How and where did Halvfinn learn his excellent Italian is left unexplained. So is the source of his wages. This amount to "Maserati, Part II.". Does Denmark shower gold on its Adult Education teachers? Fantasies pile up. There are unlamented deaths. As in a penny dreadful, two local women find out they are sisters. Improvisations and non sequiturs multiply. You may have a problem deciding which lady is which.
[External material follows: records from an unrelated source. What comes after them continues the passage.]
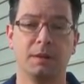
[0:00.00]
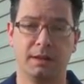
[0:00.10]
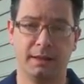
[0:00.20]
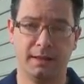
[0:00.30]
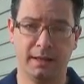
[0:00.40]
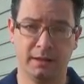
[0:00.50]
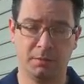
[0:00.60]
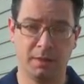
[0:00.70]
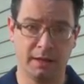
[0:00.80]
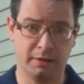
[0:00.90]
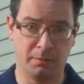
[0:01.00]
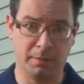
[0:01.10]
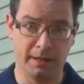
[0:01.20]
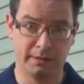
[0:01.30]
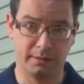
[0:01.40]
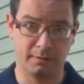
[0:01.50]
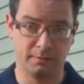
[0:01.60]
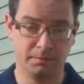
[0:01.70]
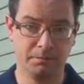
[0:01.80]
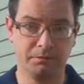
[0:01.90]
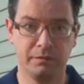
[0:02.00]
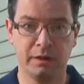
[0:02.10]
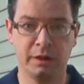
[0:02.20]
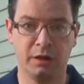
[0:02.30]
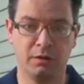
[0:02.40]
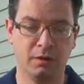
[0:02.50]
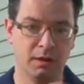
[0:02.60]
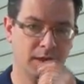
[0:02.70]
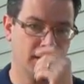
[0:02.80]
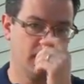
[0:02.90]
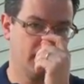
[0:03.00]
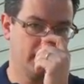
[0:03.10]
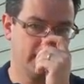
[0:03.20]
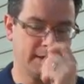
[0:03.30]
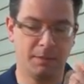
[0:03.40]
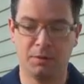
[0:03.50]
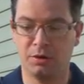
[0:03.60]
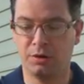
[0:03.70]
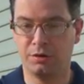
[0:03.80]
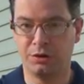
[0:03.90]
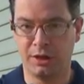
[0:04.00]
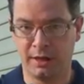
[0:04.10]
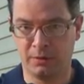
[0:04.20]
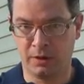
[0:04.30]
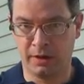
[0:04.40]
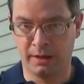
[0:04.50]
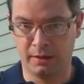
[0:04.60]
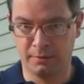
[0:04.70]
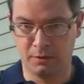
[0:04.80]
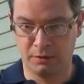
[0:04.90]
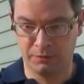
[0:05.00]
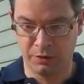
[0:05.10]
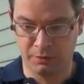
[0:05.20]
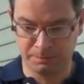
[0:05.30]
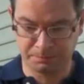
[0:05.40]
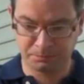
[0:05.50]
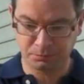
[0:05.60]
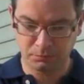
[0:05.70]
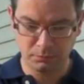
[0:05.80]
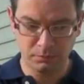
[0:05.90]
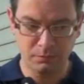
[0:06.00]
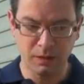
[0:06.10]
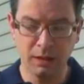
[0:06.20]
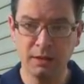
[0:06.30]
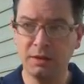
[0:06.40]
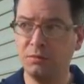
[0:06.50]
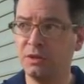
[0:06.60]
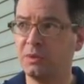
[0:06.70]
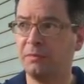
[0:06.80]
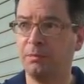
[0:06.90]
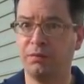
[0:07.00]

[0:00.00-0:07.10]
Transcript: but they tend to be at their best, you know, December, January, you know, because they were just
It's a mad, mad, mad little world that makes little sense yet has its own brand of appeal. Eventually, mostly thanks to the Italian language, romantic couples form and enjoy happiness. (To my chagrin, the pastor sells his Maserati. The finale is feel-good as in many of the Hollywood pictures that Dogme castigates. It takes place in a bad-postcard Venice).

Within the narrow confines of that tiny world of not-too-melancholy Danes there are echoes of Commedia dell Arte improvisations.

To what extent the Dogme's tenets are fully observed escapes me. Shooting on video rather than film makes for mediocre though acceptable visuals. The handheld camera in motion is so steady that I suspect cheating, that supports were used. But those are not fatal flaws in a work that has its own devious, quirky charm.

The film and its people have collected a nice number of awards, including the Berlin Festival's Silver Bear.